Lactation and pregnancy

The simplest way to reduce a lactating cow’s maintenance requirement is to wean her calf. The first question that should be asked is, “How much feed will be saved by early weaning?” While lactation declines from mid- to late lactation, energy is still required to produce milk. Table 2 describes the additional inputs needed to maintain BCS during late lactation.

Table 2.  Additional feedstuffs (pounds, as fed) per cow to maintain BCS, weaning at 148 vs. 240 days* 

 

Days since calving

 

148-168

169-189

190-210

211-240

Total

Grass hay

178

141

108

81

508

Corn grain

94

74

57

43

267

Corn silage

300

238

183

137

857

*Not providing these additional resources would cause a cow starting at BCS 5 to lose about half a condition score during this timeframe.

 

Weather’s role

Another influencer is the weather. In parts of the country where winter is more pronounced, the changes in daily requirements can be significant. Table 3 describes the additional feed needed for a clean and dry cow on a day that is slightly windy and has a temperature of 10 degrees Fahrenheit.

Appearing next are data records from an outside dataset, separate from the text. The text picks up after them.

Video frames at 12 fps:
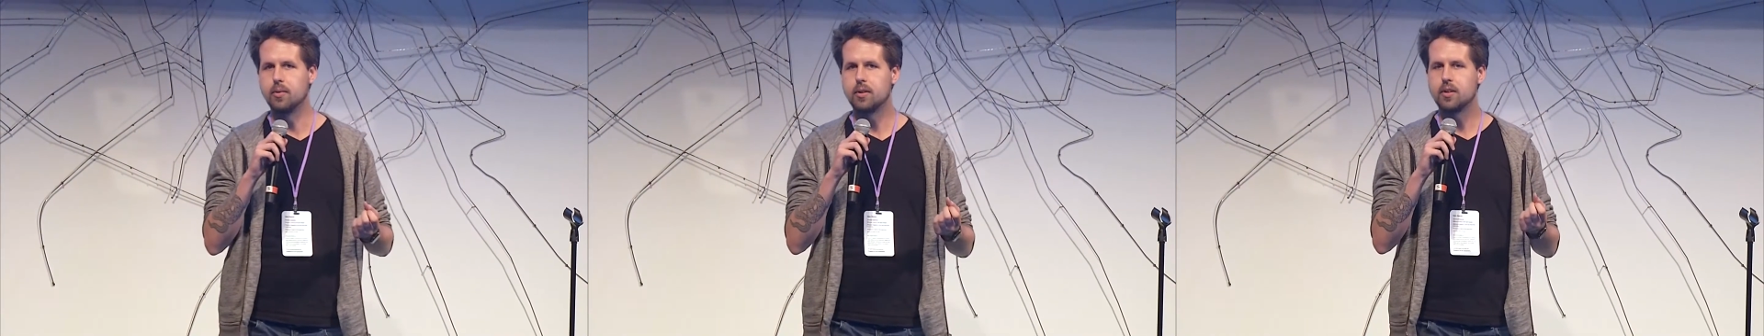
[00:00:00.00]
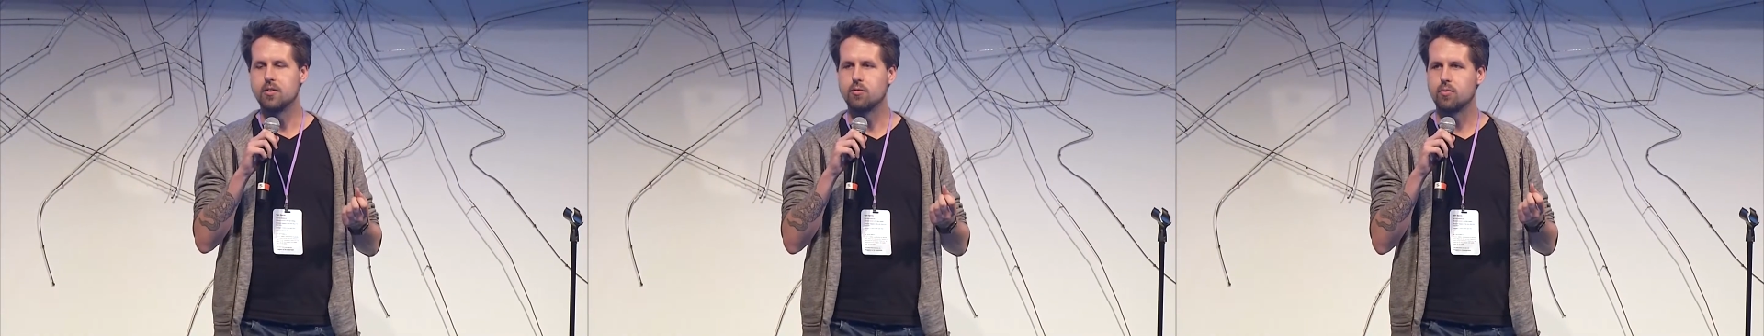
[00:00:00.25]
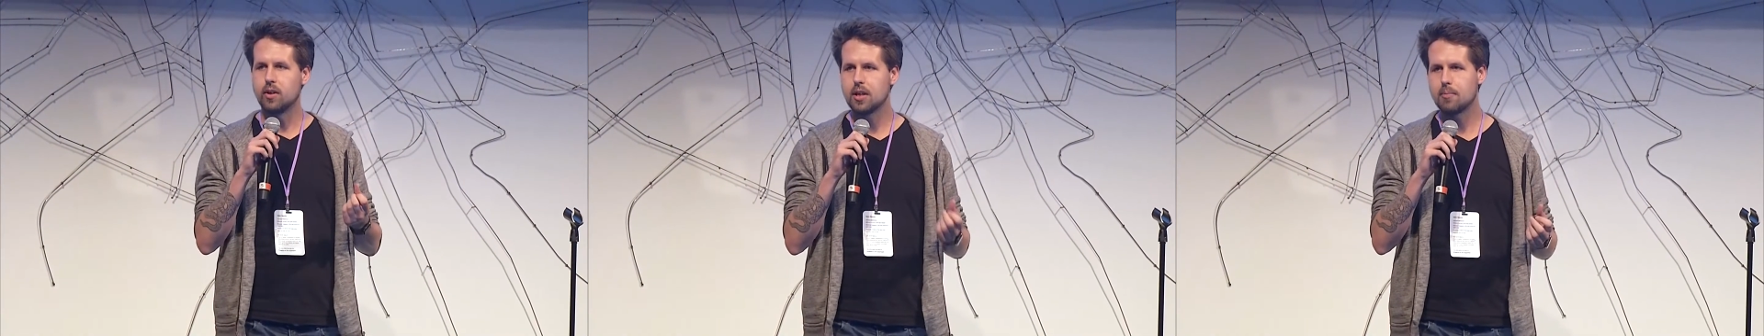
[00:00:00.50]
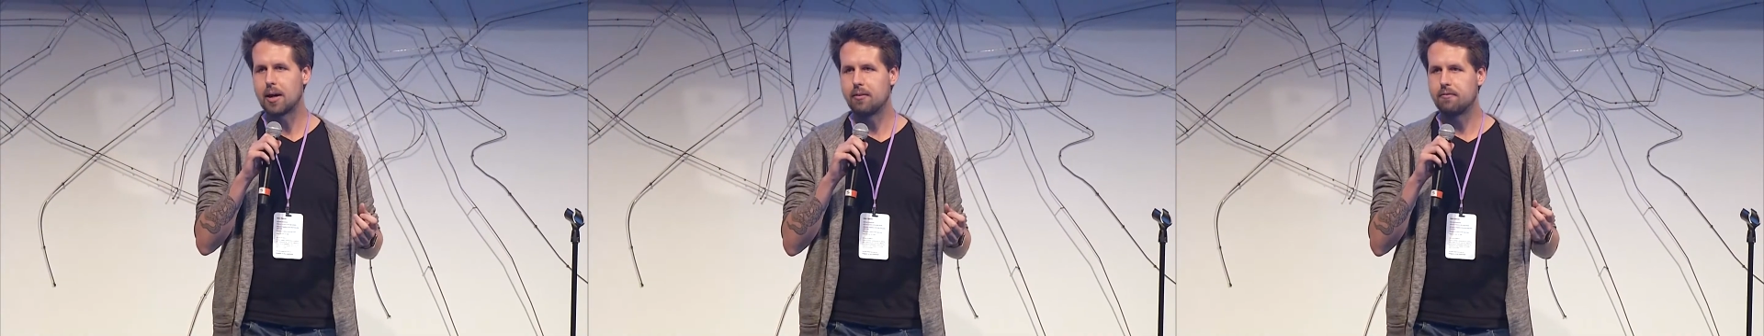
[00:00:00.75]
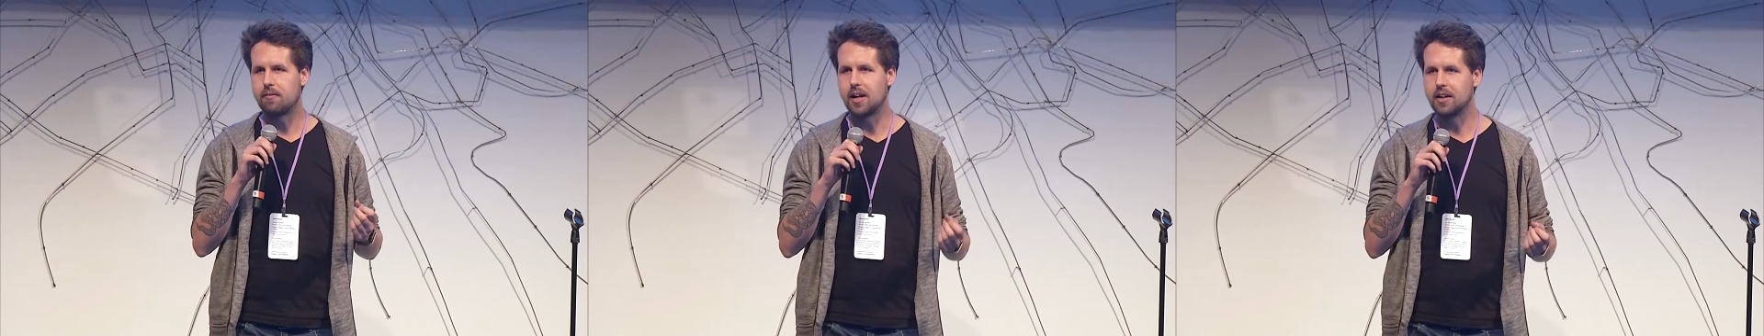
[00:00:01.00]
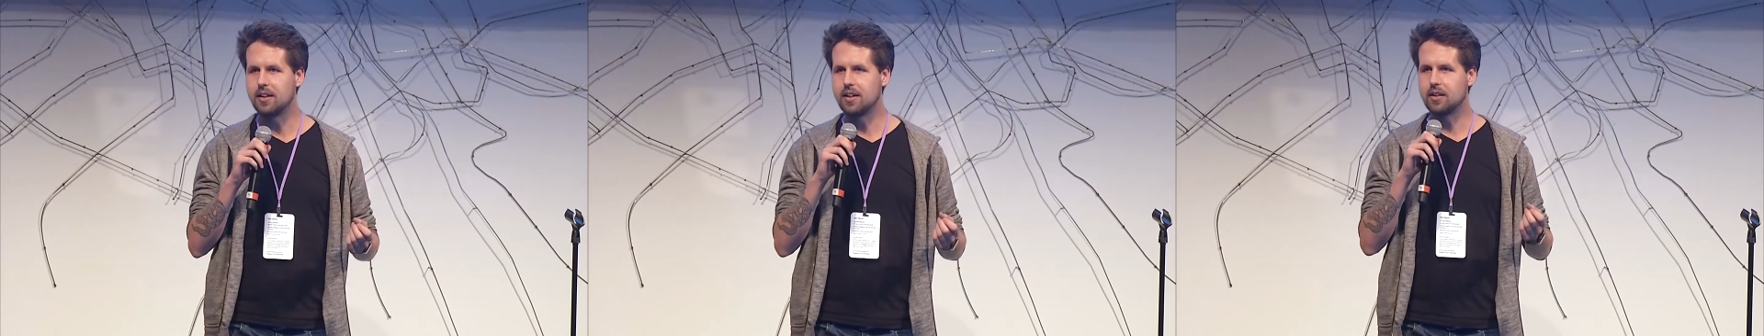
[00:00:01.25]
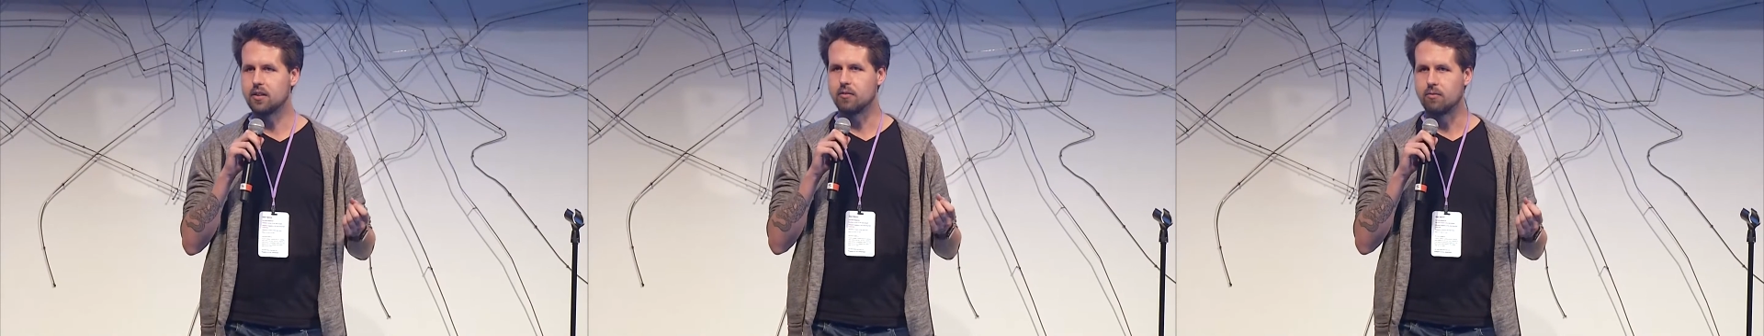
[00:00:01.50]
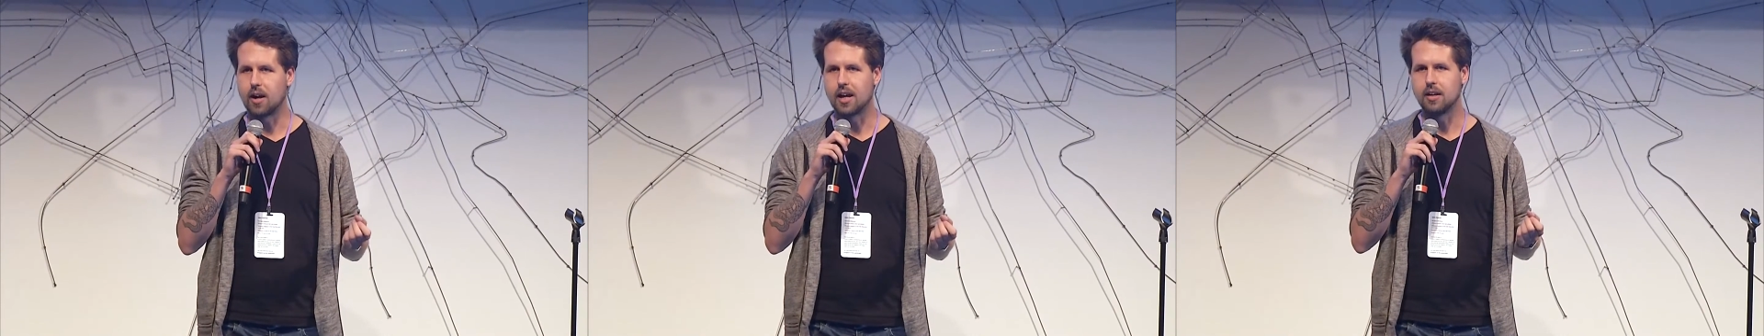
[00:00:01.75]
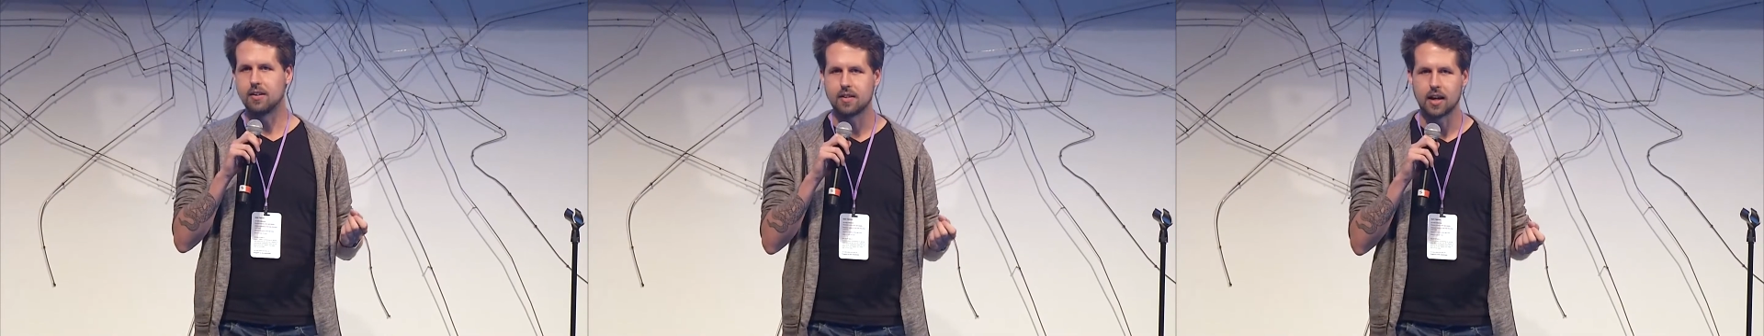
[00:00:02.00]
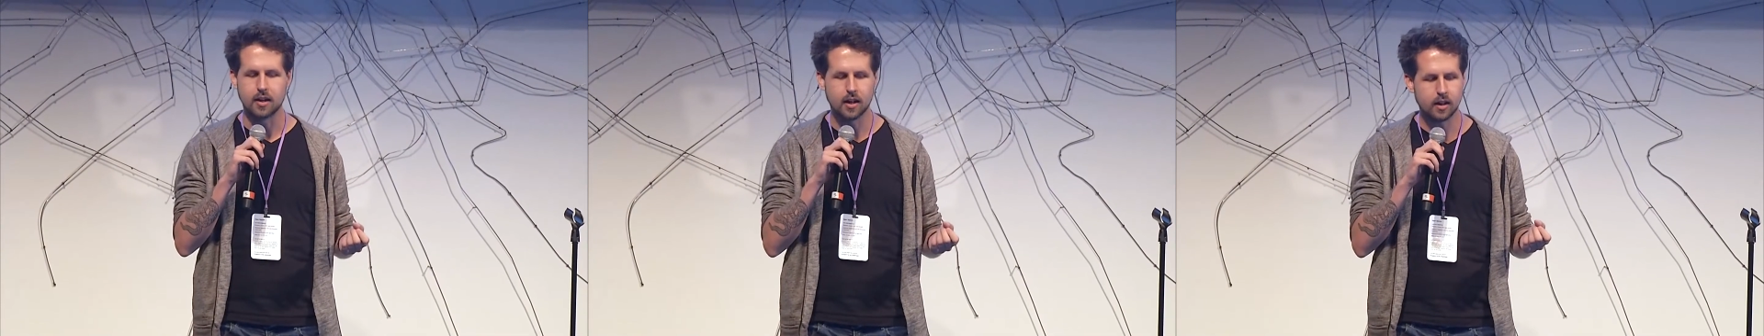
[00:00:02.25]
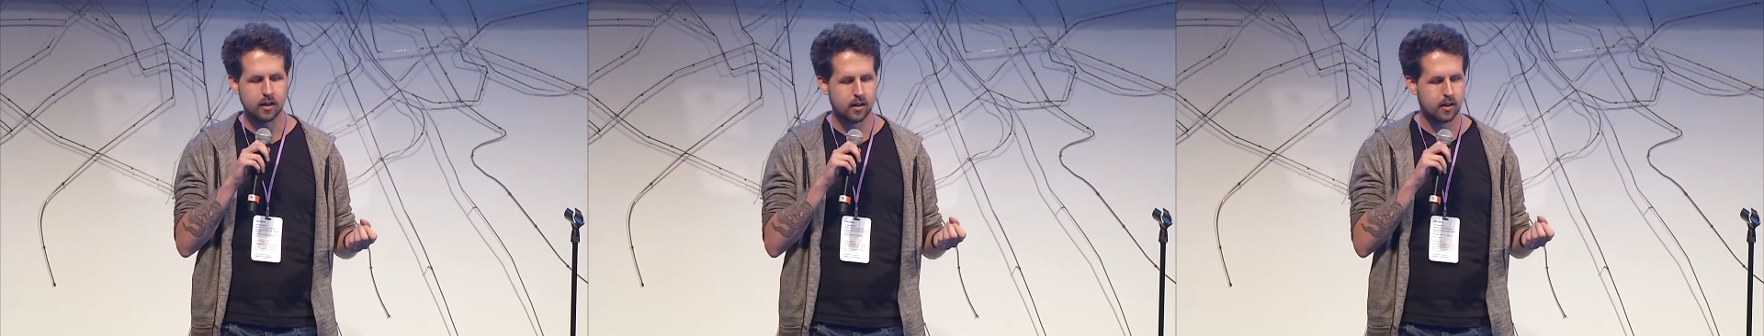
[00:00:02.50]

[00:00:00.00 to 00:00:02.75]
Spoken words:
it's really about finding the right data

Table 3.  Daily added pounds of feed needed to maintain BCS on a 10oF day with a 10-mph wind

 

Pounds, as fed

Grass hay

10.2

Corn grain

5.4

Corn silage

17.2

 

Additionally, these effects are cumulative. For example, when feeding corn silage, not only does the cow need an additional 17.2 pounds for managing cold stress, but she will require another estimated 4.5 pounds when prolonging lactation. This equates to an additional 22 pounds of corn silage required daily, simply to maintain condition.

Adding condition

A common situation is trying to put a “little condition” on cattle. Findings by the National Research Council (NRC) in 2000 have provided us with the information necessary to determine the appropriate nutrition required to change condition (Table 4). While each condition score results in roughly the same change in weight for a given cow (80–100 pounds), the composition of gain changes (more fat, less protein). Thus, it takes more energy to achieve each pound of weight gain for a cow with a BCS 5 compared to one with a BCS 3. 

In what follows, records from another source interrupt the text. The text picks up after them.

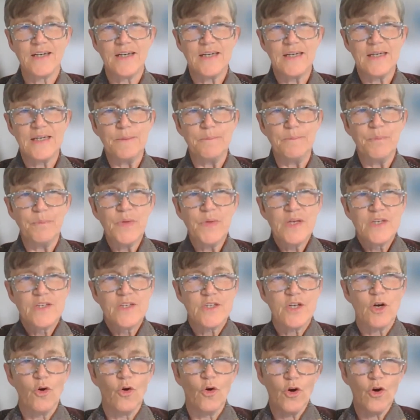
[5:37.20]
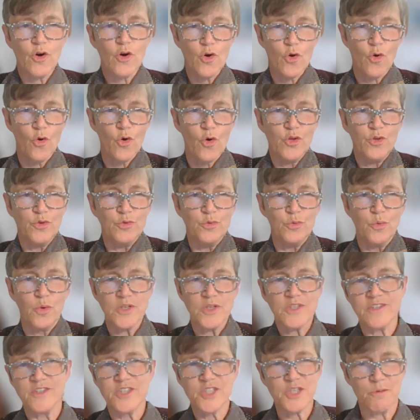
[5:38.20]
Um, or, or you
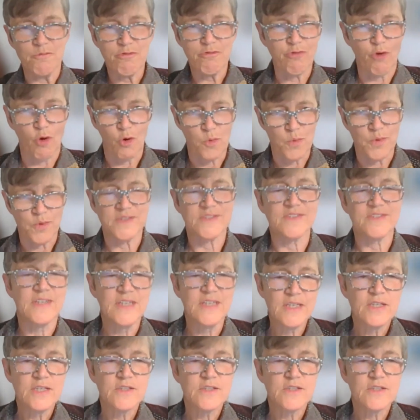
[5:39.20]
want to jump forwards.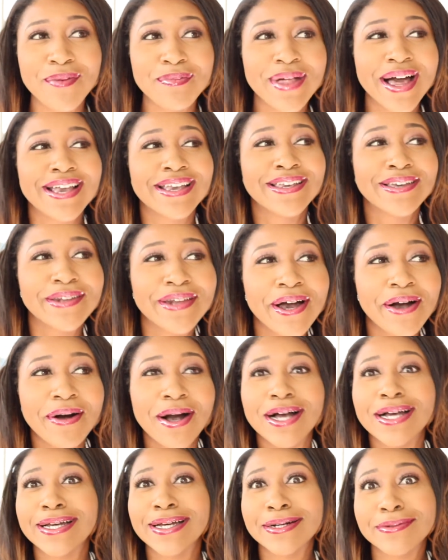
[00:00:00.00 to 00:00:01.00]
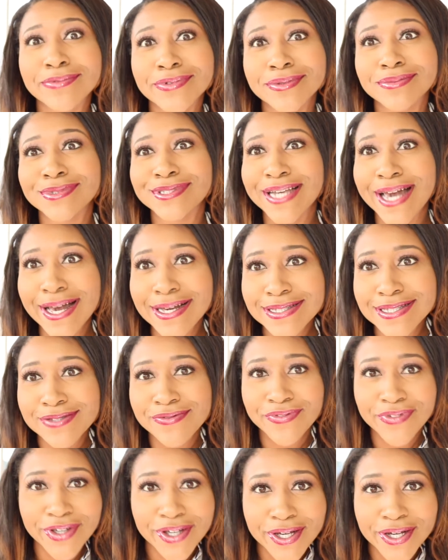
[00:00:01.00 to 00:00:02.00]
I'm like, I am from
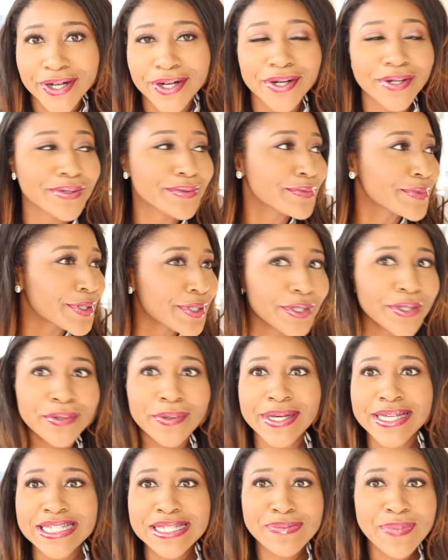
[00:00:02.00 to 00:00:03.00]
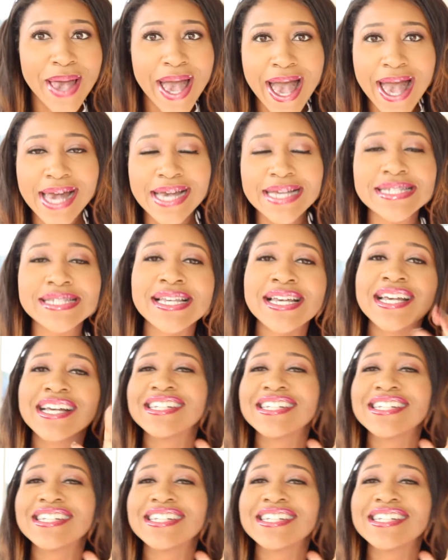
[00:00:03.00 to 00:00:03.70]
Jacksonville. What do you expect?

Table 4.  Energy reserves for cows with different body weight (BW) and BCS (NRC, 2000)

 

Mature BW (pounds) at BCS 5

BCS

1,200

1,300

1,400

1,500

3

172

186

200

214

4

196

212

229

245

5

226

245

264

283

6

264

286

308

330

7

311

337

363

389

*Mcal NE required or provided to change condition score

 

So, how is this information practically applied? Cow feeding decisions require the following considerations:

  • What change in BCS is desired?
  • How many days do we have to make this change?

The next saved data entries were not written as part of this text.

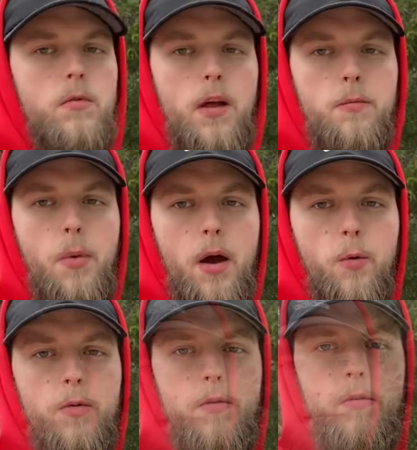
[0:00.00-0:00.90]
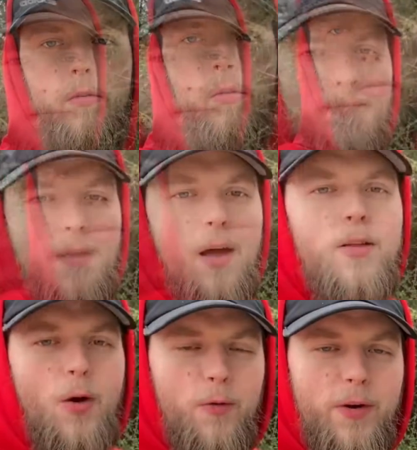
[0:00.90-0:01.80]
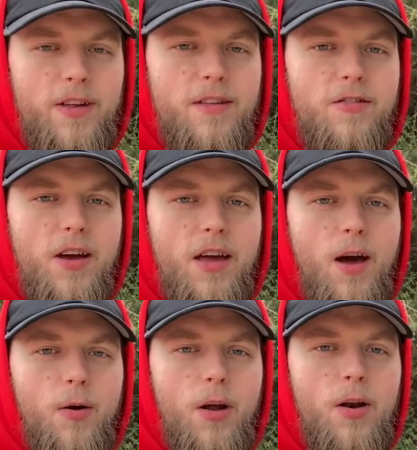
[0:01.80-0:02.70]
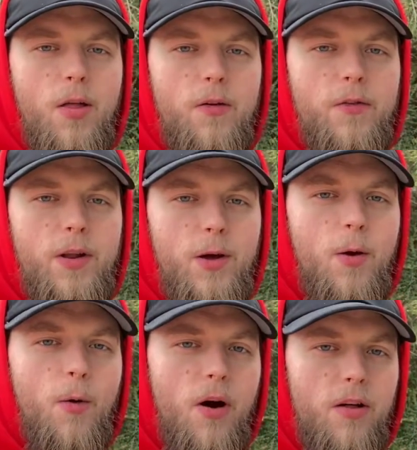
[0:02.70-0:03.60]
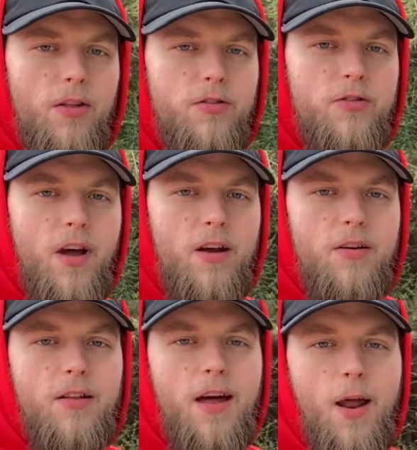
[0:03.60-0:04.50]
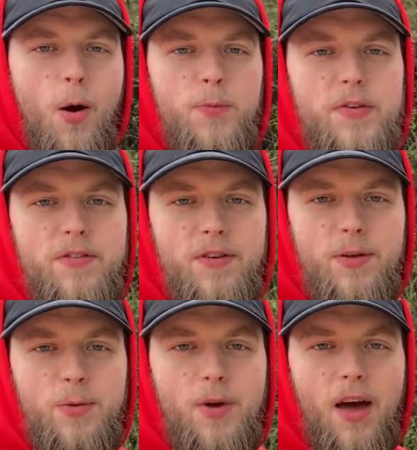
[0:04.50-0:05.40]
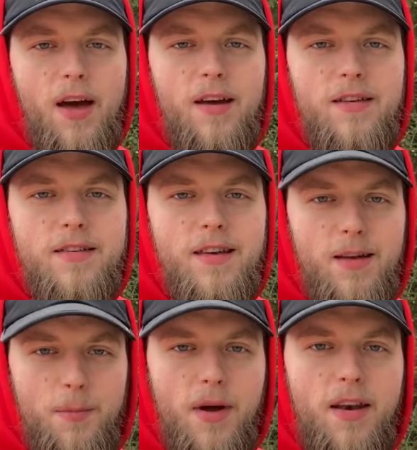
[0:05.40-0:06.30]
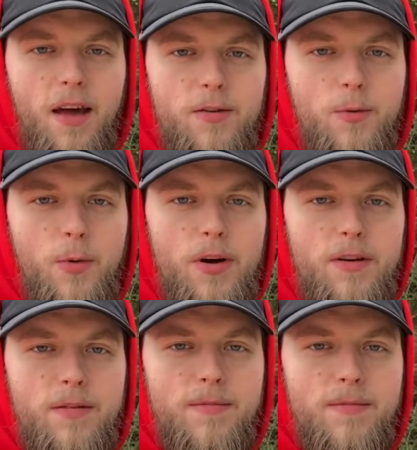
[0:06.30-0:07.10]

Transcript: That's backwards. Don't forget to check out another video on the channel, and I hope to see you guys in my next one.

Referencing the same 1,300-pound cow moving from a BCS 4 to a BCS 5 in 80 days, Table 5 represents the additional pounds of feed needed daily for 80 days to achieve this goal.

Table 5.  Additional feed per day for a 1,300-pound cow to move from a BCS 4 to a BCS 5 in 80 days

 

Pounds, as fed

Grass hay

14.4

Corn grain

5.5

Corn silage

19.0

 

Intake alone is not sufficient to increase BCS score. More energy-dense feedstuffs must be utilized.  Adding condition is extremely difficult in early lactation, especially when dealing with cold stress. This emphasizes the need to recognize the opportune times to add body condition and manage feed resources.

It is well established that proper BCS management is critical to a cow’s ability to reproduce. However, what isn’t as intuitive is what needs to be done to make the necessary changes. The information to help you make the appropriate changes is available; if you have a plan and seek products and answers that work, results will follow.